In a separate, 15-page notice of suspicion, in which the SBU set out findings from its investigation, the agency said that the decision to fire the missile was made “with the motive of deliberately killing employees of the international news agency Reuters who were engaged in journalistic activities in Ukraine”.

The document, which was published on the website of the General Prosecutor’s Office on Friday, said that Kim had received intelligence that Reuters staff were staying in Kramatorsk. It added that Kim would have been “fully aware that the individuals were civilians and not participating in the armed conflict”.

The Russian defence ministry did not respond to a request for comment on the SBU’s findings and has not replied to previous questions about the attack. The Kremlin also did not respond to a request for comment. Kim did not reply to messages sent by Reuters to his mobile telephone seeking comment about the SBU’s statement and whether the strike deliberately targeted Reuters staff.

The SBU did not provide evidence to support its claims, nor say why Russia targeted Reuters. In response to questions from the news agency, the security agency declined to provide further details, saying its criminal investigation was still under way and it was therefore not able to disclose such information.

Reuters has not independently confirmed any of the SBU’s claims.

Reuters said on Friday: “We note the news today from the Ukrainian security services regarding the missile attack on August 24, 2024, on the Sapphire Hotel in Kramatorsk, a civilian target more than 20 km from Russian-occupied territory.”

“The strike had devastating consequences, killing our safety adviser, Ryan Evans, and injuring members of our editorial team. We continue to seek more information about the attack. It is critically important for journalists to be able to report freely and safely,” the statement said.
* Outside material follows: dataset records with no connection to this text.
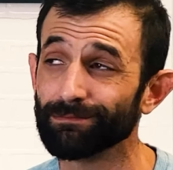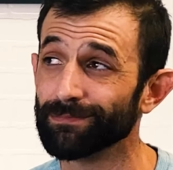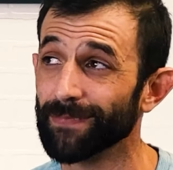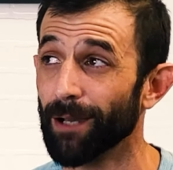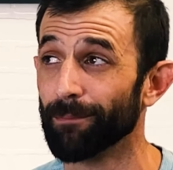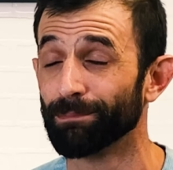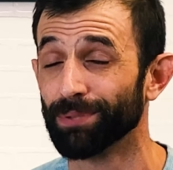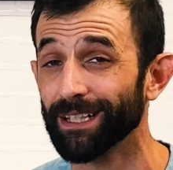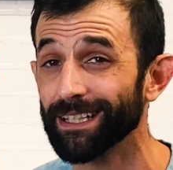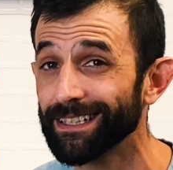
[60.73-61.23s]

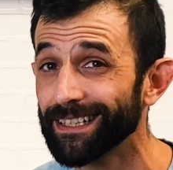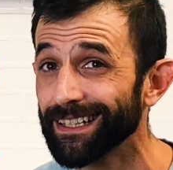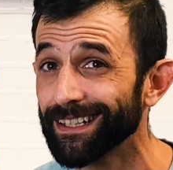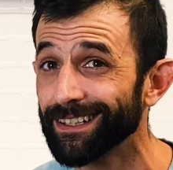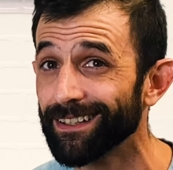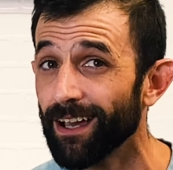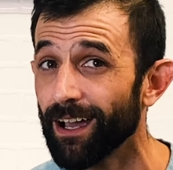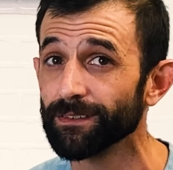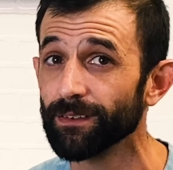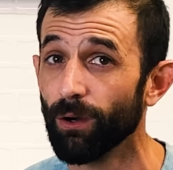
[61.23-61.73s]
not blinking
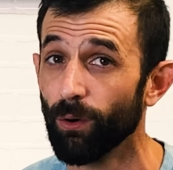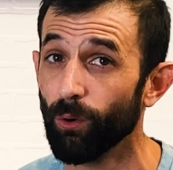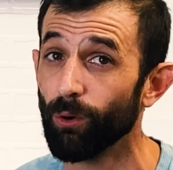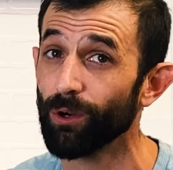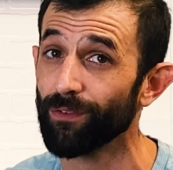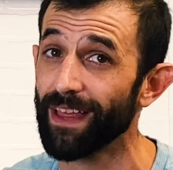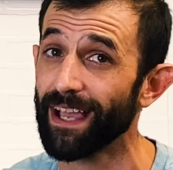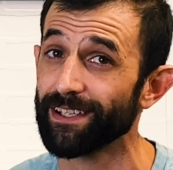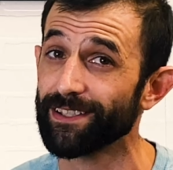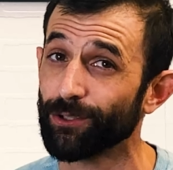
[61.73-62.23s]
enough, or
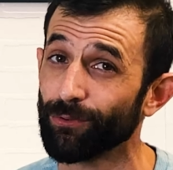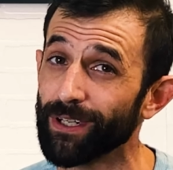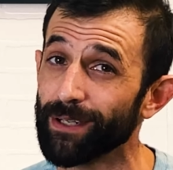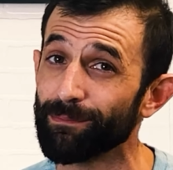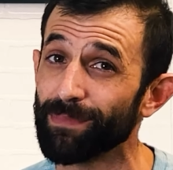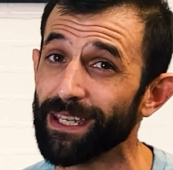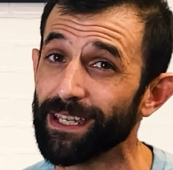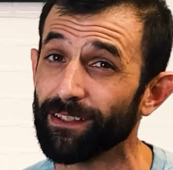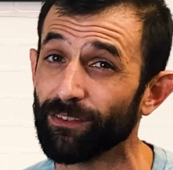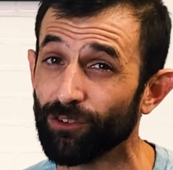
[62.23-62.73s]
that screen
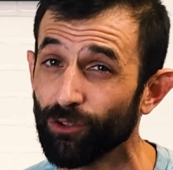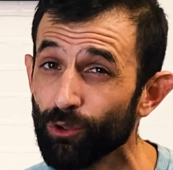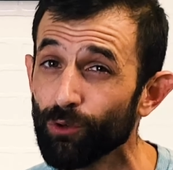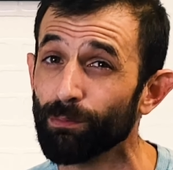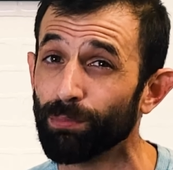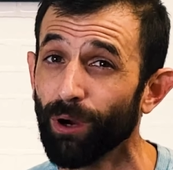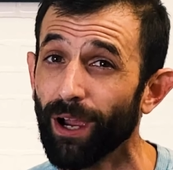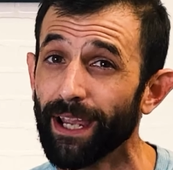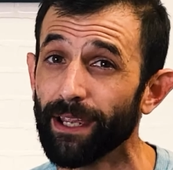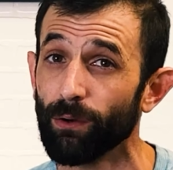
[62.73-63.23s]
being too
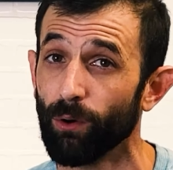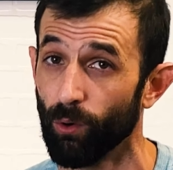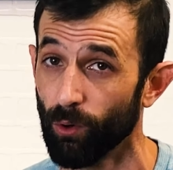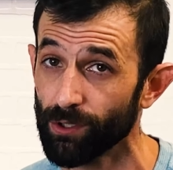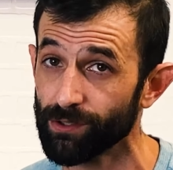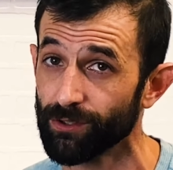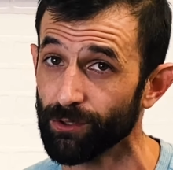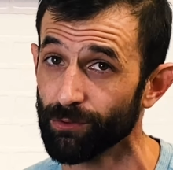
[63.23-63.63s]
bright or too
Reuters declined to comment further on the allegation that its staff were deliberately targeted.

The SBU statement said Kim had been named a suspect under two articles of the Ukrainian criminal code: waging an aggressive war and violating the laws and customs of war.
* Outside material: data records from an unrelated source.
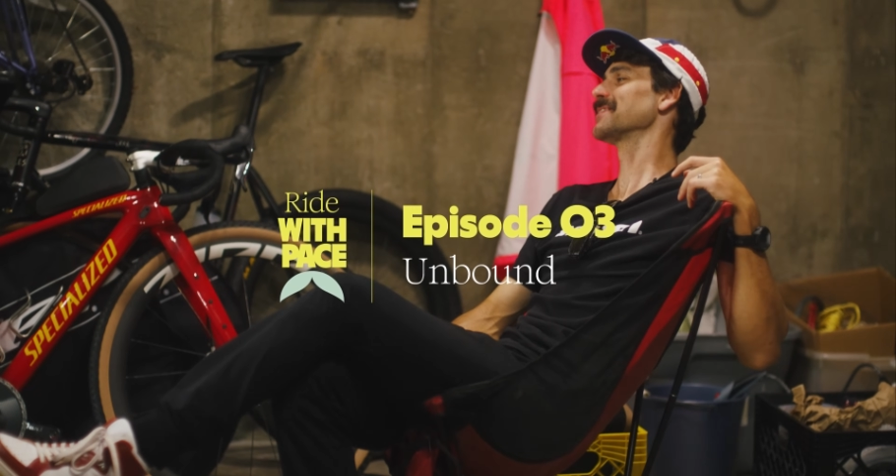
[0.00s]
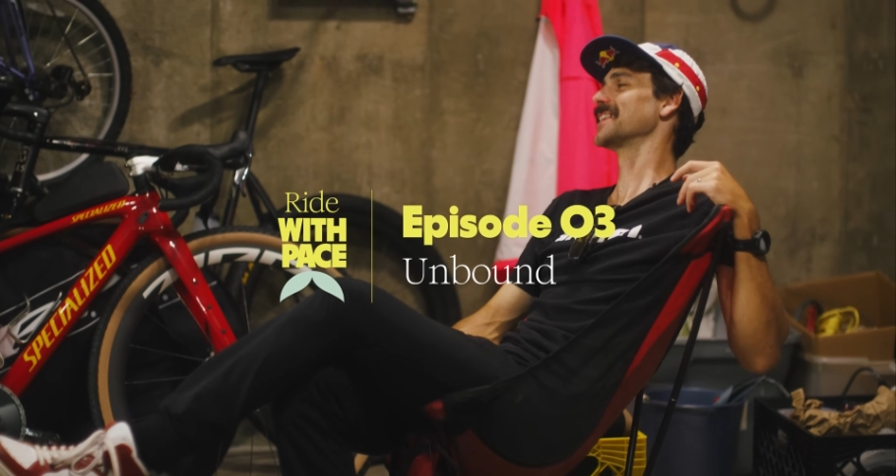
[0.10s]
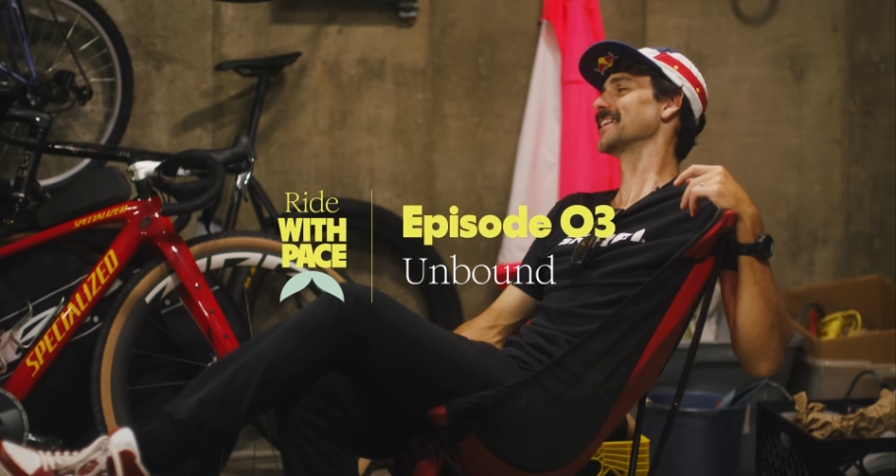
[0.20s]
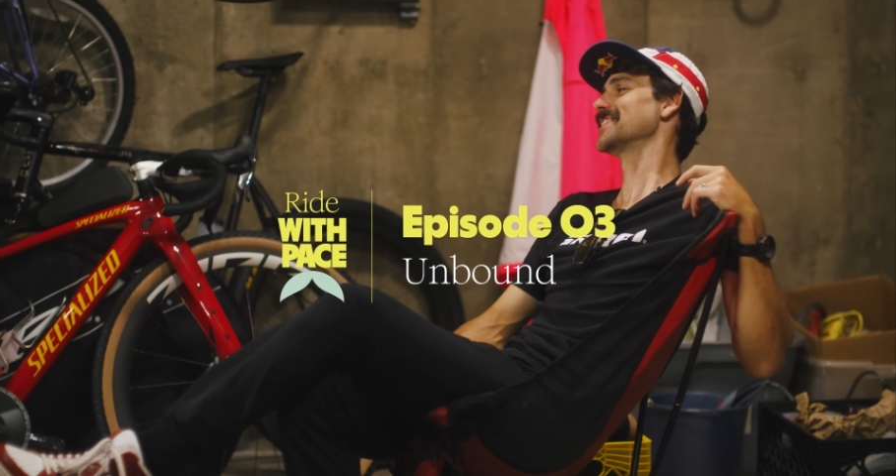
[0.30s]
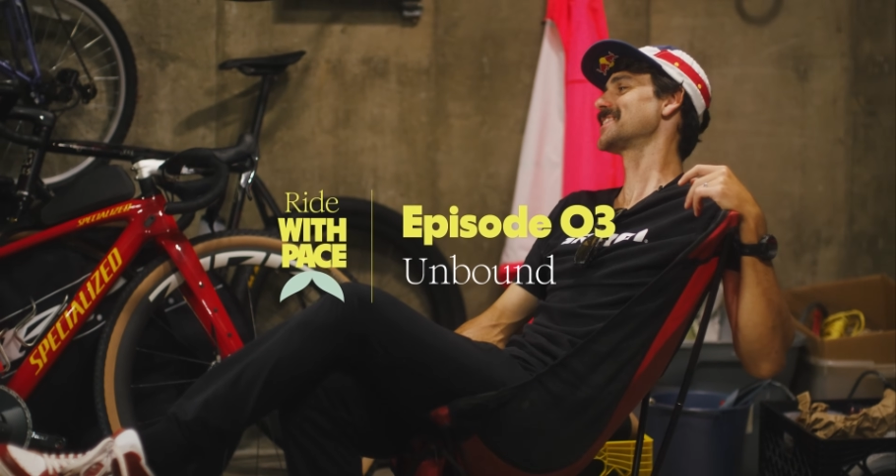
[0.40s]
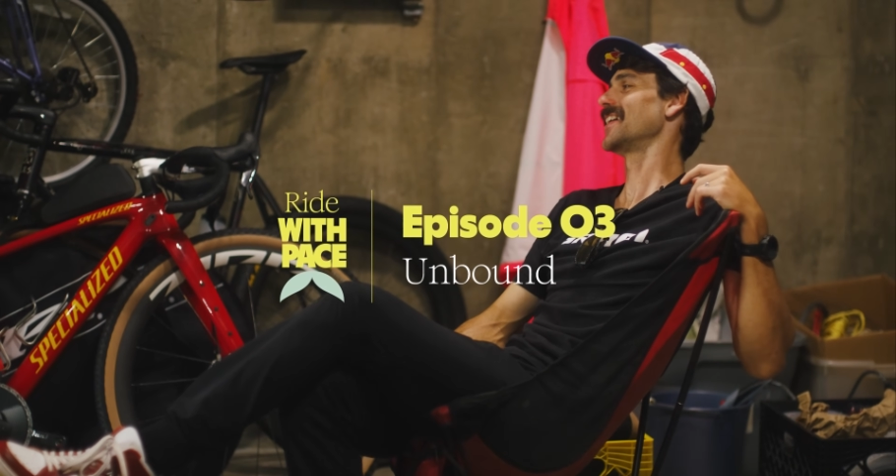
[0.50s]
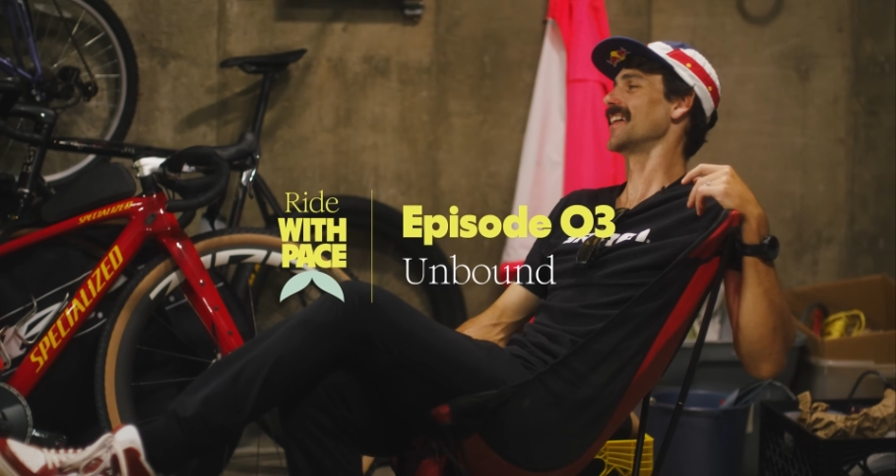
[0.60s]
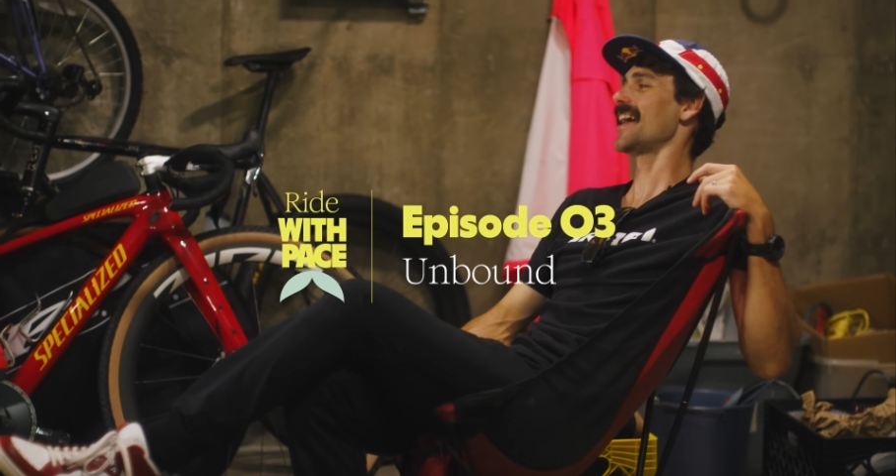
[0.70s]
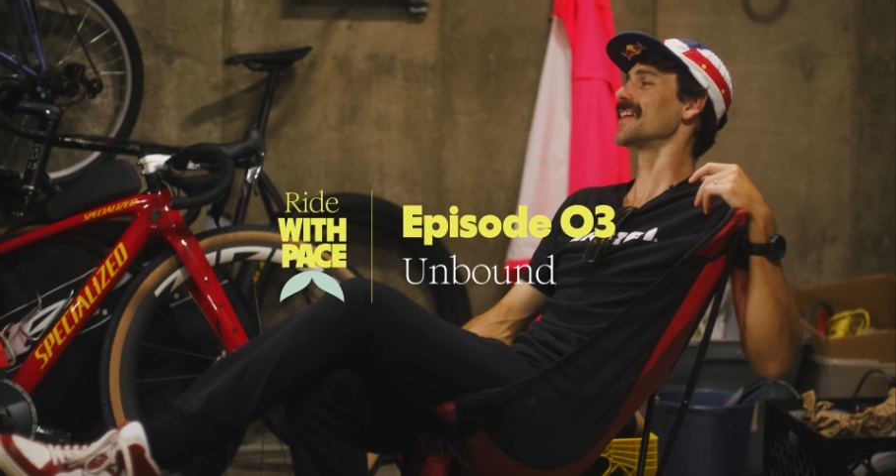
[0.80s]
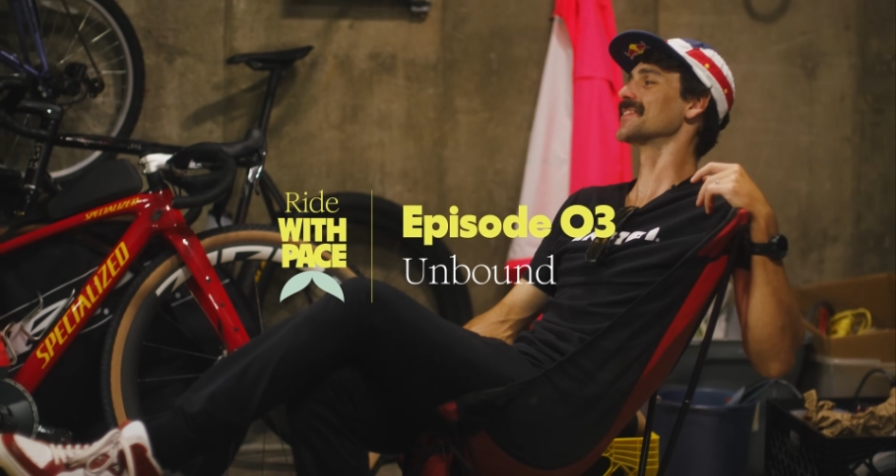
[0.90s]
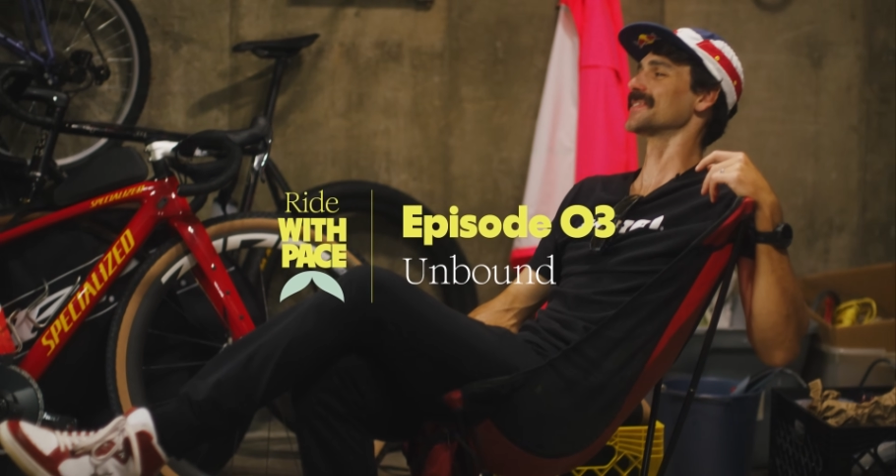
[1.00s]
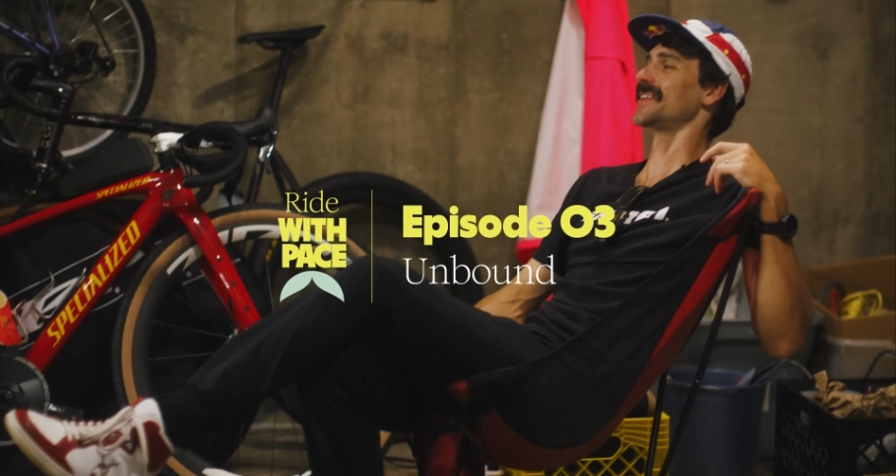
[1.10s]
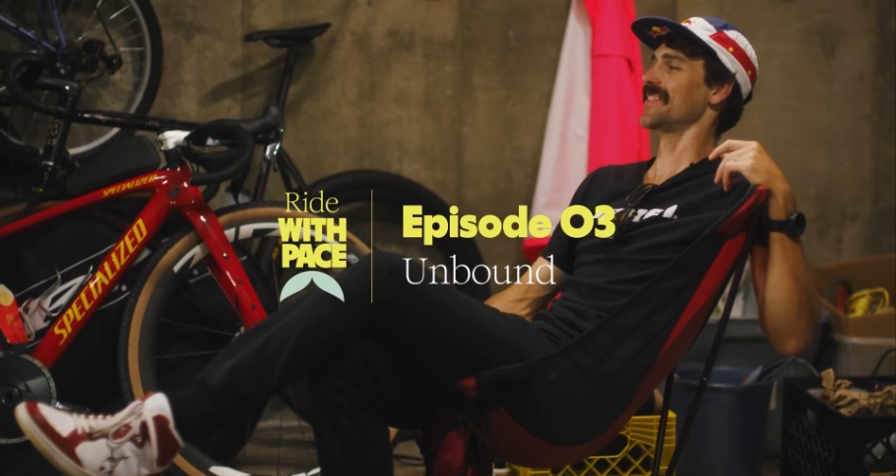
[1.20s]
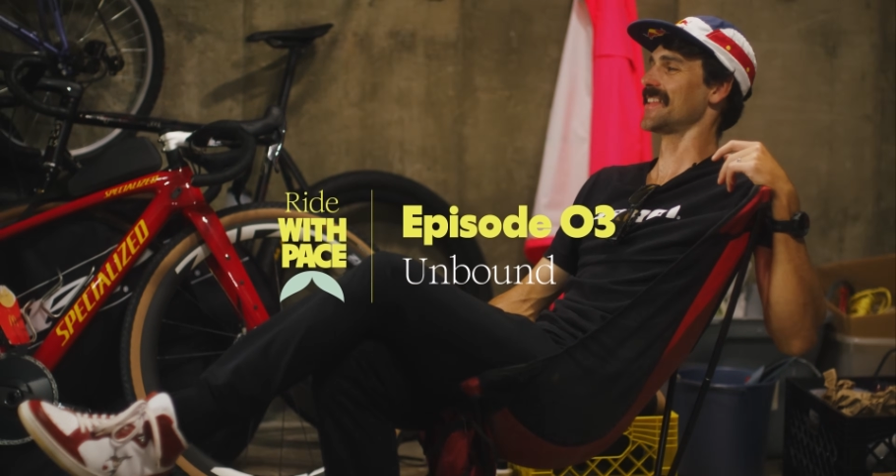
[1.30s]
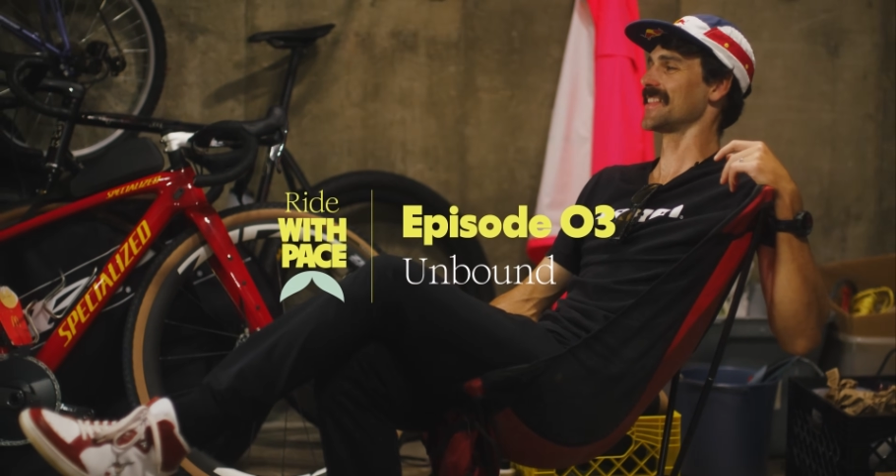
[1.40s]
going to go tell
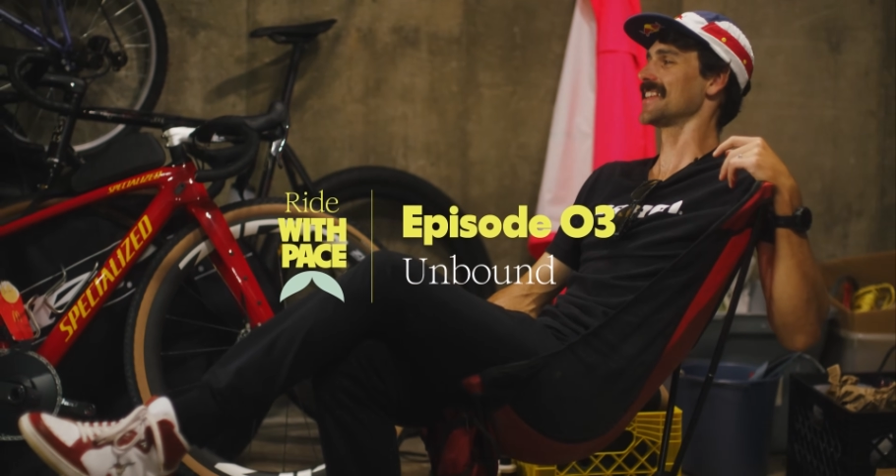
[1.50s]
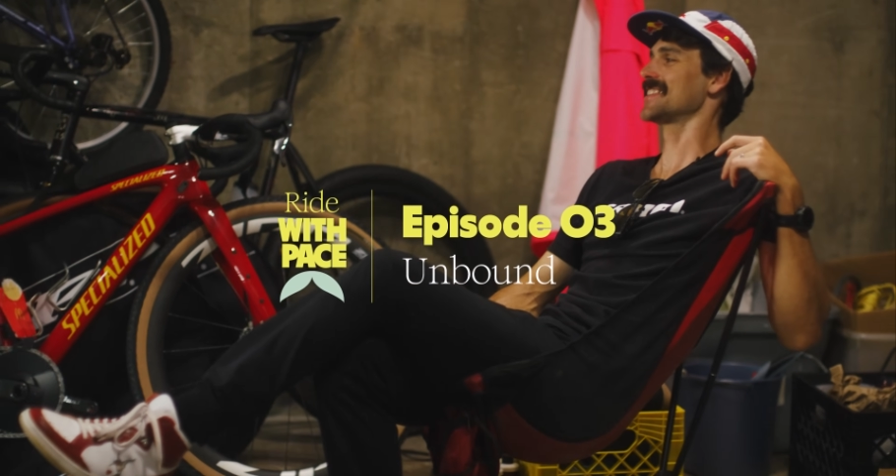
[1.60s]
everyone that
“It was Kim who signed the directive and gave the combat order to fire on the hotel, where only civilians were staying,” it said.

Evans, a 38-year-old former British soldier who had worked as a safety adviser for Reuters since 2022, was killed instantly in the strike.

The SBU statement gave some details about how the strike had occurred, according to its investigation.

“To carry out the attack, the Russian colonel general involved one of his subordinate missile forces units,” the Ukrainian agency said, adding that the strike was carried out with an Iskander-M ballistic missile.

The SBU did not identify the specific unit.

© Reuters. FILE PHOTO: Reuters safety advisor Ryan Evans holds a cat during a news assignment, as Russia's attack on Ukraine continues, during intense shelling in Kramatorsk, Ukraine, December 26, 2022. REUTERS/Clodagh Kilcoyne/File Photo

Ivan Lyubysh-Kirdey, a videographer for the news agency who was in a room across the corridor, was seriously wounded. Kyiv-based text correspondent Dan Peleschuk was also injured.

The remaining three members of the Reuters team escaped with minor cuts and scratches.